Suatu kehormatan seorang Bara melepaskan tahanannya. Sebab, dari rumor yang beredar jika ada yang mencari masalah dengannya, maka bersiaplah tidak akan pernah bisa menghirup udara bebas lagi.

Davino bahkan tak percaya. Tetapi, ia tak mau bertanya alasan Tuannya melepaskan Randy. Pertanyaan itu hanya akan menjadi boomerang bagi dirinya.

"Terima kasih, Tuan. Tapi, bagaimana dengan Adikku?" suara lemas terdengar dari mulut Randy.

"Kau tidak bisa membawanya pulang! Kau lupa Adikmu sudah menandatangani surat perjanjian itu? Adikmu sudah menjadi milikku!" ucap Bara.

"Aku berjanji akan menyicil utang itu. Tapi, tolong lepaskan Adikku, Tuan," ucap Randy memohon. Ia mengatupkan kedua tangannya di hadapan Bara.

"Ini bukan tentang masalah utang, bodoh! Kau telah bermain api di belakangku. Dasar tidak tahu diri! Dikasih hati minta jantung," ucap Bara penuh emosi.

"Sungguh aku tidak melakukannya, Tuan. Semuanya salah paham. Aku dijebak seseorang. Aku ..."

"Stop! Aku tidak butuh penjelasanmu!"

Randy terus meyakinkan dirinya tak bersalah. Tapi, Bara yang termakan emosi tidak terima penjelasan apapun yang keluar dari mulut laki-laki itu.

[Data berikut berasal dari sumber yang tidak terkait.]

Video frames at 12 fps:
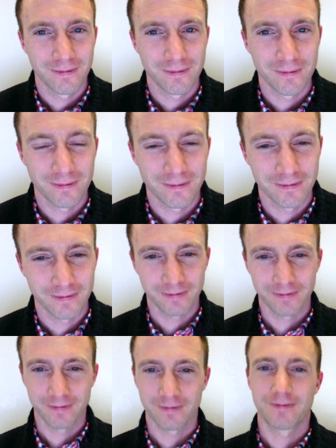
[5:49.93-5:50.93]

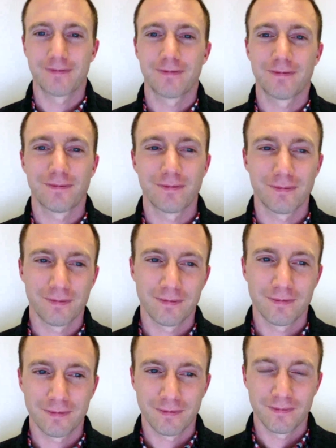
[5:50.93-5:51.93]

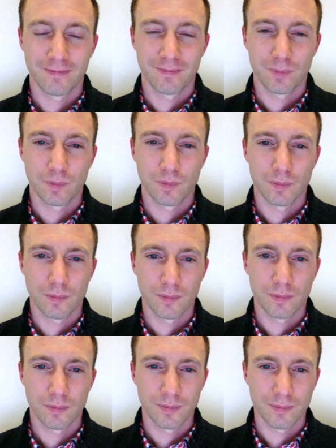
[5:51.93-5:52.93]

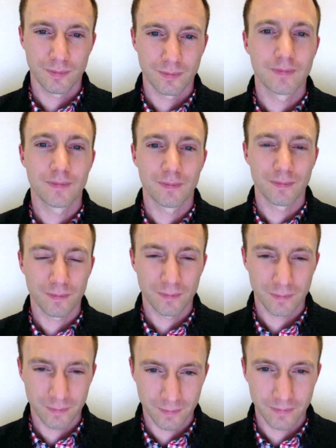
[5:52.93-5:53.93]

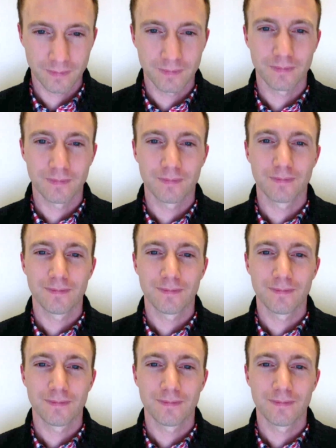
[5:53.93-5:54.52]
No words are spoken by the person on screen.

"Aku berbaik hati membebaskan mu bukan berarti semuanya kelar. Davino, suruh dia keluar dari ruangan ini secepatnya sebelum aku berubah pikiran!" tegas Bara.

"Tidak! Aku tidak akan keluar sebelum membawa Lea juga juga keluar dari tempat ini!" teriak Randy bersih keras.

Davino memberi kode beberapa Bodyguard, yang kemudian pria itu diseret keluar secara paksa.

"Lea, maafkan Kakak. Kakak janji akan membebaskan mu dari Tuan Bara. Kakak akan mencari bukti secepatnya." batin Randy menahan tangis.